En este contexto, de acuerdo con Carlos Moreno, economista, se explica la decisión del Gobierno de Noboa de eliminar el subsidio al diésel a finales de este 2025. “El dinero de los multilaterales es vital para evitar que se disparen los atrasos al cierre de este año. Incluso con todo el financiamiento multilateral, el déficit fiscal será alto, pero podría ser peor. Retroceder en la eliminación del subsidio al diésel no es una opción para el Gobierno si quiere seguir recibiendo el dinero de los multilaterales y buscar acceder a la emisión de bonos de deuda en los mercados internacionales. No hay espacio fiscal para retroceder en eso, y menos en la reducción de IVA del 15% al 12% como pide el movimiento indígena que está en paro”, apuntó.

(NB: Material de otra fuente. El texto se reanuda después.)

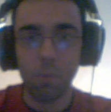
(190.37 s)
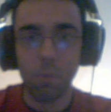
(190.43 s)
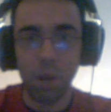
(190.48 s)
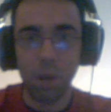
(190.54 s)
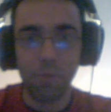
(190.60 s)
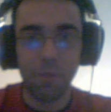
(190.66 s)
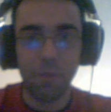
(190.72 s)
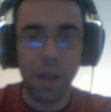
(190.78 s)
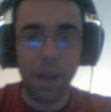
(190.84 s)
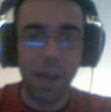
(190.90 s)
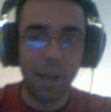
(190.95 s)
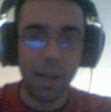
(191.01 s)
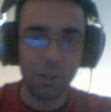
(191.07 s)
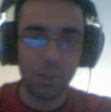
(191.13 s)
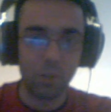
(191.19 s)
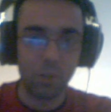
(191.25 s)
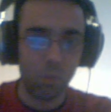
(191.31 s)
fact or
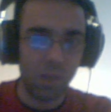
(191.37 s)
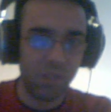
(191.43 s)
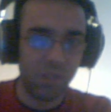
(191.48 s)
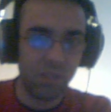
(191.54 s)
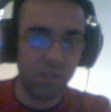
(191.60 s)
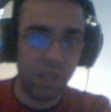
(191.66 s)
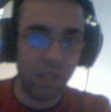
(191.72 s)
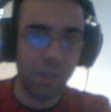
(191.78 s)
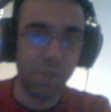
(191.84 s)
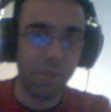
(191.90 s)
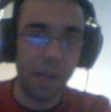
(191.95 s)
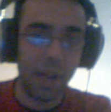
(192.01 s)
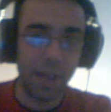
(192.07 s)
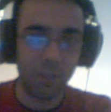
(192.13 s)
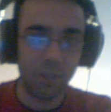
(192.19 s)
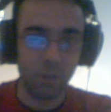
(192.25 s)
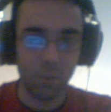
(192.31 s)
one set of facts
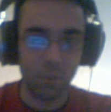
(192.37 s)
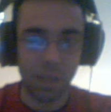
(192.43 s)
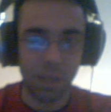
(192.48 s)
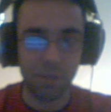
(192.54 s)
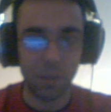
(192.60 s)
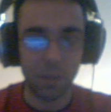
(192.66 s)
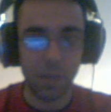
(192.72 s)
or whatever.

La eliminación del subsidio al diésel servirá para cubrir los menores ingresos del ITT
Según Carrera, “aún con el supuesto que en 2026 el ingreso neto por la eliminación del subsidio al diésel fuere de $870 millones, el déficit fiscal podría ubicarse alrededor de los $5.000 millones”, Esto debido a que la estructura de gasto público, heredado desde la década correísta, no ha sido cambiada de manera estructural por los últimos tres gobiernos.
Además, en 2026 no habrá ciertos ingresos ocasionales, menos recaudos del impuesto a la renta por los anticipos llamados autorretenciones, la remisión tributaria y otros ingresos temporales.

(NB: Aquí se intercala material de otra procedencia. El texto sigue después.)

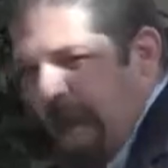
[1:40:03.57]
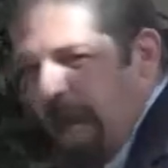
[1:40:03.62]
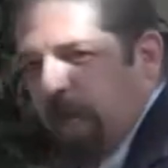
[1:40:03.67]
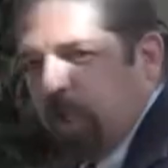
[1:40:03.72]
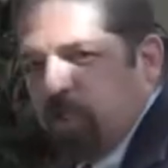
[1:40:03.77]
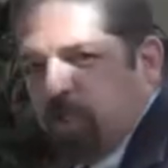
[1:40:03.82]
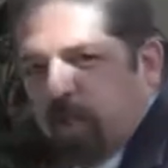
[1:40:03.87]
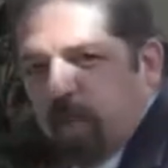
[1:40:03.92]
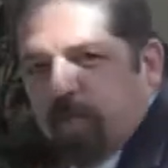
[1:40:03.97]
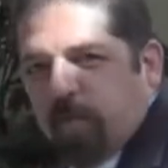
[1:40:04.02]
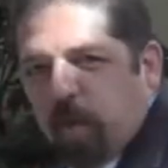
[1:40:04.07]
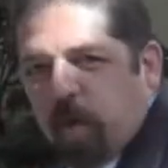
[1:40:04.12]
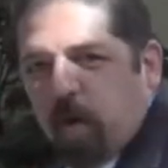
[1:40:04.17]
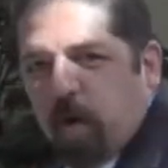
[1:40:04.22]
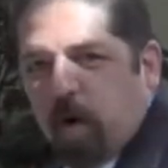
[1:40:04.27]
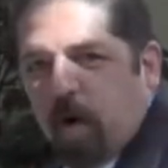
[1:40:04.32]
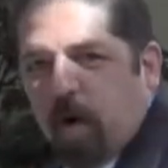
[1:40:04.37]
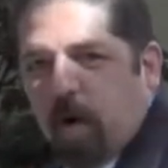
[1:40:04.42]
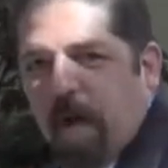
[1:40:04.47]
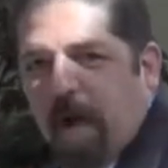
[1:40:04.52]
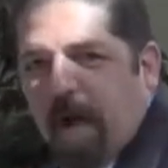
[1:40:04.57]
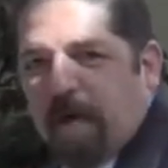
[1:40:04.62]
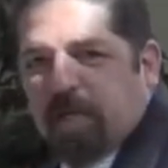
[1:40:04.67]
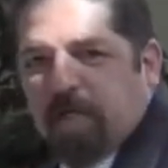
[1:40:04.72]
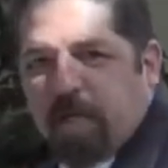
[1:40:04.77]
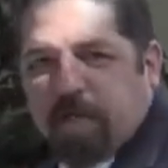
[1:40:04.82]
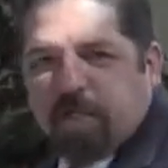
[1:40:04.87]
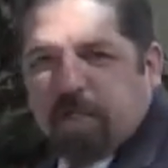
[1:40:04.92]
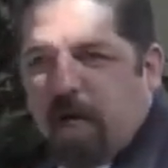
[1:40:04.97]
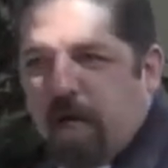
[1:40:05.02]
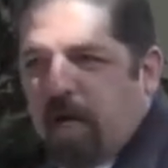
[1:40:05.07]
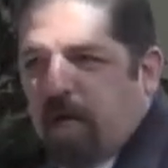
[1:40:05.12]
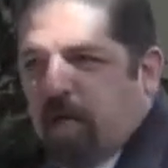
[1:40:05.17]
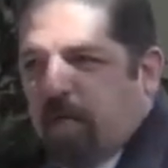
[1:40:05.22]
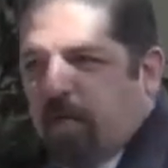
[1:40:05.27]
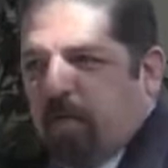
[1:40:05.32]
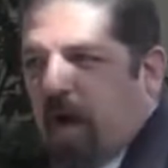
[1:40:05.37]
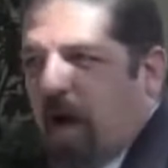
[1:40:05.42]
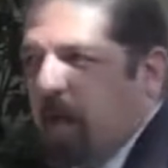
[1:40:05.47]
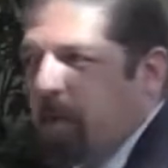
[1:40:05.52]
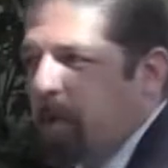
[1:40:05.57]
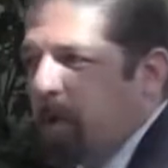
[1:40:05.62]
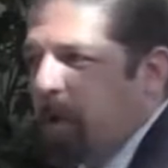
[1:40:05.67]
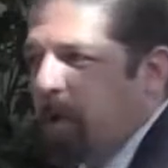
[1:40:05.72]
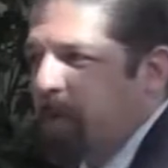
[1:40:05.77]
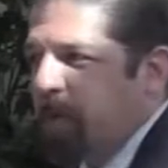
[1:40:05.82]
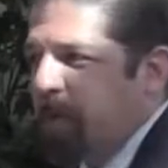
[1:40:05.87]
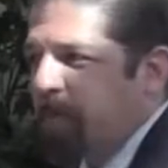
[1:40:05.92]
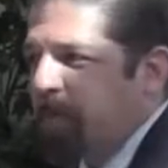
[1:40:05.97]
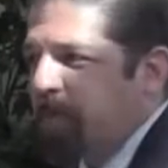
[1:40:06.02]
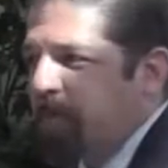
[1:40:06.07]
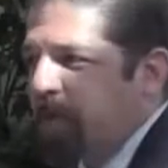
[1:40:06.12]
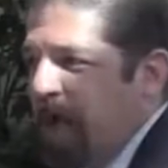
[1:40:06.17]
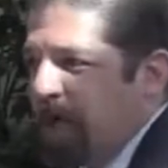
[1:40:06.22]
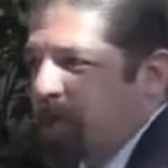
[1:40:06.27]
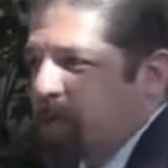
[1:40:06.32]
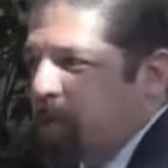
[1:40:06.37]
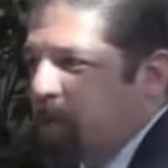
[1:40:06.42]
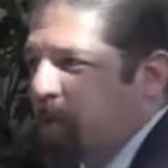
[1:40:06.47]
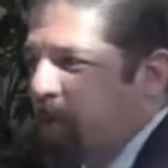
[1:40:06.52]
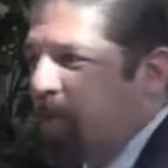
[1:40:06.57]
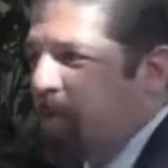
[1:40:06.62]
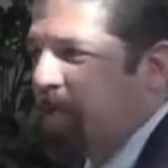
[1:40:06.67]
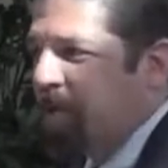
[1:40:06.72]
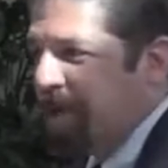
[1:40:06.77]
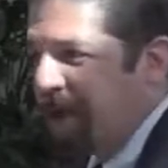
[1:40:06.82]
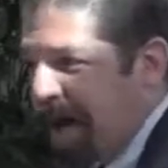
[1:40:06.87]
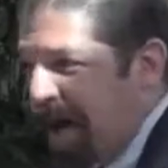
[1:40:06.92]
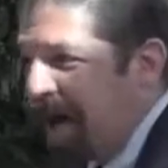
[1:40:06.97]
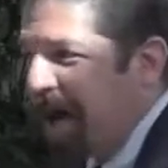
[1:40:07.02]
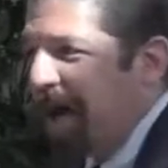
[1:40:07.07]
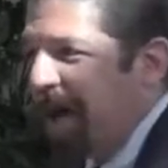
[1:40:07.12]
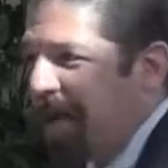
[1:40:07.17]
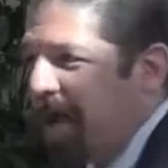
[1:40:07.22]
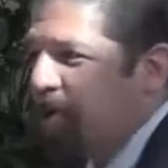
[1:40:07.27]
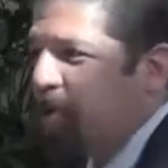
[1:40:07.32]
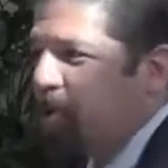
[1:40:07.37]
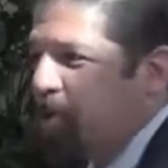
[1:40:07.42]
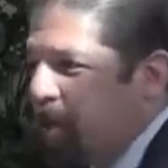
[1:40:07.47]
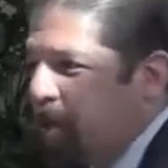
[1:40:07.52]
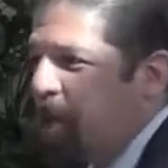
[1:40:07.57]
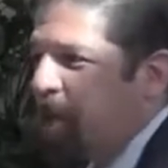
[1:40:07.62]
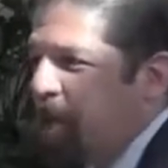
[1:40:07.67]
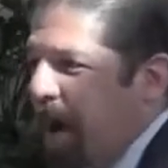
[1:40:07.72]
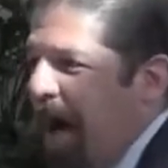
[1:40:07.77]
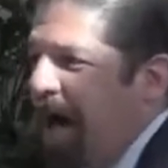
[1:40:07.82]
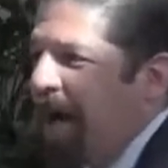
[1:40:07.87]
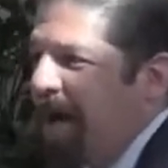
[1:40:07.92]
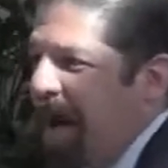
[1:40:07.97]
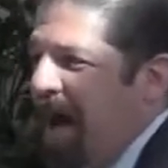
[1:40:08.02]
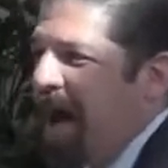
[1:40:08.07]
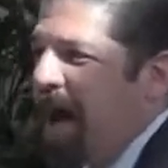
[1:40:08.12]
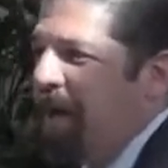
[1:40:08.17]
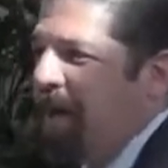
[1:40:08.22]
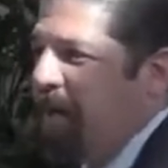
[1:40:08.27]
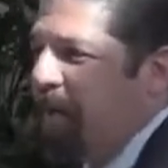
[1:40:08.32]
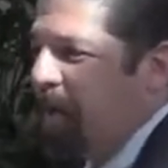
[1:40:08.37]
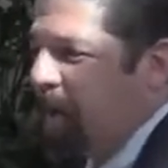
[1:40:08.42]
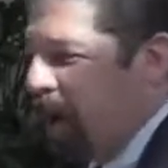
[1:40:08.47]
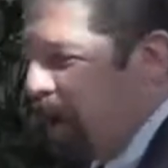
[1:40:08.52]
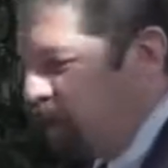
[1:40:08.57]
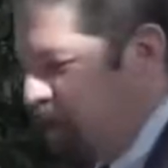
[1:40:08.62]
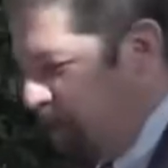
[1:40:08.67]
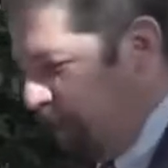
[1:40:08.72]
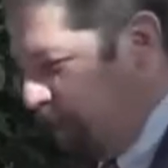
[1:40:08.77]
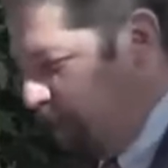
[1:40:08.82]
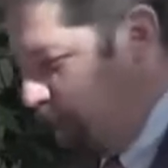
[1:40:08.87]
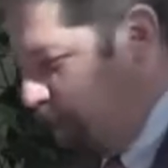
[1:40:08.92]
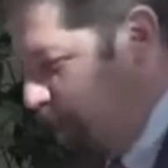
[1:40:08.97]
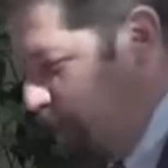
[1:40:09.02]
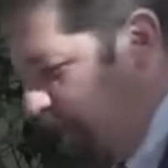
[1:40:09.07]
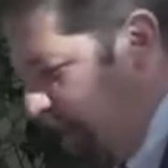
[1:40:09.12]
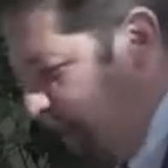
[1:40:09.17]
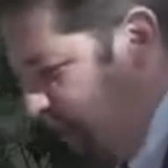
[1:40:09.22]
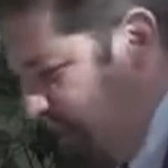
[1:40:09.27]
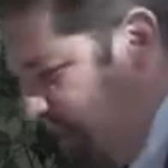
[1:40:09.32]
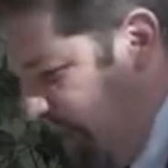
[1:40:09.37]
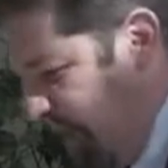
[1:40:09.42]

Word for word: angel of the Lord as a second divine person. That's true today. That's true right now, that there are Jews who believe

En este contexto, de acuerdo con Carrera, “la eliminación del subsidio al diésel compensará los menores ingresos por la no explotación del ITT ($256 millones menos entre enero-agosto de 2025”.

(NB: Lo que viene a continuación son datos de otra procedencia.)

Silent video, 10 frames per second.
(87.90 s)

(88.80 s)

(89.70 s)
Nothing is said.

Es decir, cualquier negociación con el movimiento indígena, con el fin de terminar el actual paro, debe partir de la realidad económica y fiscal del país.
“El país necesita más ingresos, más producción petrolera, más recursos por la minería, pero la Conaie pide menos petróleo, menos minería y menos ingresos tributarios, mientras exige más salud y más educación. Se llega al extremo de la contradicción de pedir más producción nacional de combustibles (que necesita que Ecuador produzca más crudo) al mismo tiempo que se plantan en un discurso anti extractivista”, dijo Moreno.
En un escenario de alto déficit fiscal, y escaso espacio para financiamiento de multilaterales, Carrera asegura que será imperativo “más ingresos tributarios y otros de carácter permanente, y enfrentar con más profundidad la reducción del gasto en sueldos, aportes por el 40 % de pensiones jubilares, y encontrar caminos para la reducción del pago de intereses de la deuda”.
En otras palabras, los desafíos están en reducir de manera real el gasto corriente, ir hacia una reforma al IESS y encontrar formas de renegociar los pagos de la deuda pública, entre otros.
Todo esto apunta a lo que ya ha analizado LA HORA en el sentido de que sin diálogo sobre el Estado que podemos pagar no habrá confianza ni inversión; mucho menos sostenibilidad fiscal.